EXERCISE OBJECTIVE: Your reply should consist only of the lines from the one with "[00:00:03.20 to 00:00:04.27]" through the end of the entries, transcribed exactly. Pictures stay out.

DATA RECORDS:
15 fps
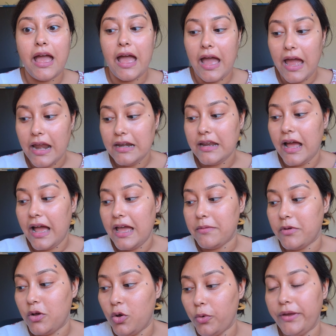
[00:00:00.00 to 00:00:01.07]
and I
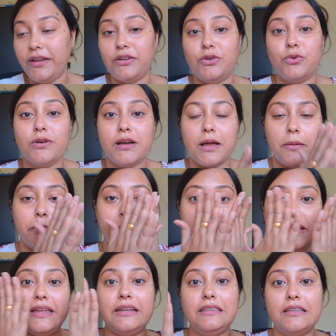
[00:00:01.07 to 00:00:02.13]
am going to
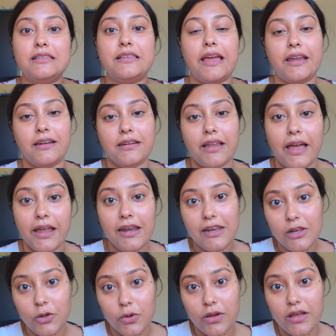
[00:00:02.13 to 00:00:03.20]
complete this entire
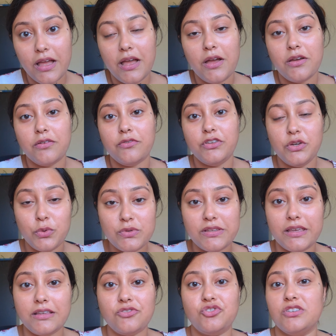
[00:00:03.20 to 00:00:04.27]
look
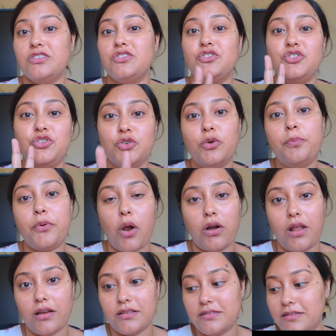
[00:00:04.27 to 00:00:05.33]
using just 2
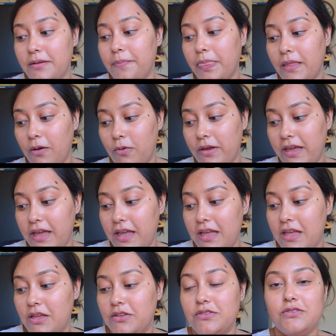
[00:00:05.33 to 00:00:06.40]
products. Okay,
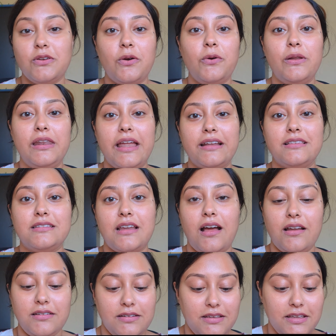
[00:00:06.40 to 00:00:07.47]
so let's
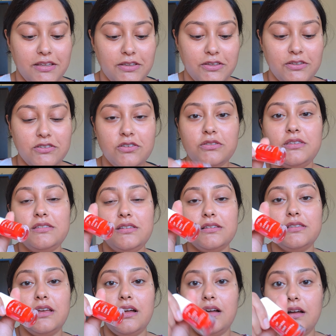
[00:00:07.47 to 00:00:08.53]
start. So this
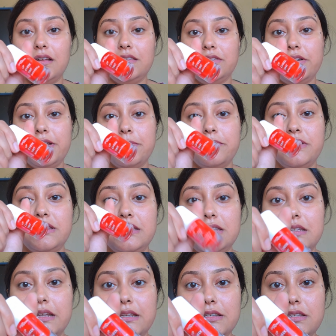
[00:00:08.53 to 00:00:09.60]
is the Earth
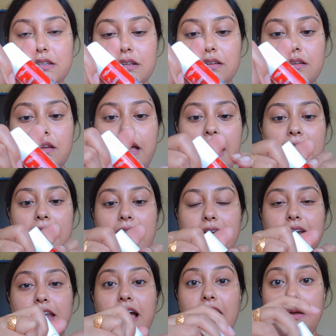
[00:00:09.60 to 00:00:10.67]
Rhythm tint
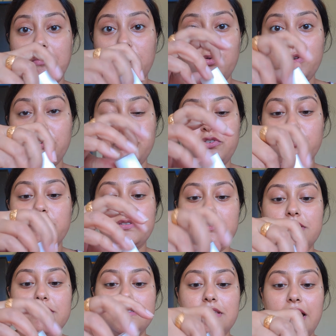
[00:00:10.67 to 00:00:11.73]
and I'm going to use
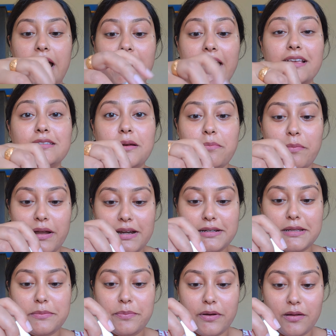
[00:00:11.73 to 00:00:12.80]
this as a
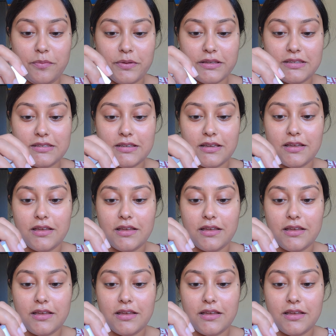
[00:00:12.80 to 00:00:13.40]
multi-purpose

EXERCISE ANSWER:
[00:00:03.20 to 00:00:04.27]
look
[00:00:04.27 to 00:00:05.33]
using just 2
[00:00:05.33 to 00:00:06.40]
products. Okay,
[00:00:06.40 to 00:00:07.47]
so let's
[00:00:07.47 to 00:00:08.53]
start. So this
[00:00:08.53 to 00:00:09.60]
is the Earth
[00:00:09.60 to 00:00:10.67]
Rhythm tint
[00:00:10.67 to 00:00:11.73]
and I'm going to use
[00:00:11.73 to 00:00:12.80]
this as a
[00:00:12.80 to 00:00:13.40]
multi-purpose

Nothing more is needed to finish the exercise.